▶ **TASK TO COMPLETE**: Among the entries below, find all lines that include "with" and copy them.

Dataset items:
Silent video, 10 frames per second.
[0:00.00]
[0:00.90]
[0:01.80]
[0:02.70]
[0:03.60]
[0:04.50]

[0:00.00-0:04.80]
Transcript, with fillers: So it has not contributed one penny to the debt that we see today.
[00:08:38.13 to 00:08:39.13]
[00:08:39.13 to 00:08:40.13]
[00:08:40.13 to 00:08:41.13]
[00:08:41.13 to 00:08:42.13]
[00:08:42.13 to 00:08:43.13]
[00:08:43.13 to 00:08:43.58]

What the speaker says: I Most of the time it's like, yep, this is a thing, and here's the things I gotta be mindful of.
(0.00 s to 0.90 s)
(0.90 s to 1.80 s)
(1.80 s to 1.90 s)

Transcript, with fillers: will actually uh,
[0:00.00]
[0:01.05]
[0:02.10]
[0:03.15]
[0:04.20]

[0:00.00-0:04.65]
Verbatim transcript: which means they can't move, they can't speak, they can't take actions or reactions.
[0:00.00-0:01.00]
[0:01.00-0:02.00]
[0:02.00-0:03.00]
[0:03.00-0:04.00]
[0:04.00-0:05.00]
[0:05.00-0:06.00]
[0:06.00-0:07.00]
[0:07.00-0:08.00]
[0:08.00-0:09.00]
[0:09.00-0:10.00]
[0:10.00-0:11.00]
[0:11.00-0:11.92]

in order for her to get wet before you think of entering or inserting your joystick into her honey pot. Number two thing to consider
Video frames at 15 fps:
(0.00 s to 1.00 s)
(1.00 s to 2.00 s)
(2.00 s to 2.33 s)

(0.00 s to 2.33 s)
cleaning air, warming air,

▶ **ANSWER TO THE PROBLEM**:
Transcript, with fillers: So it has not contributed one penny to the debt that we see today.
Transcript, with fillers: will actually uh,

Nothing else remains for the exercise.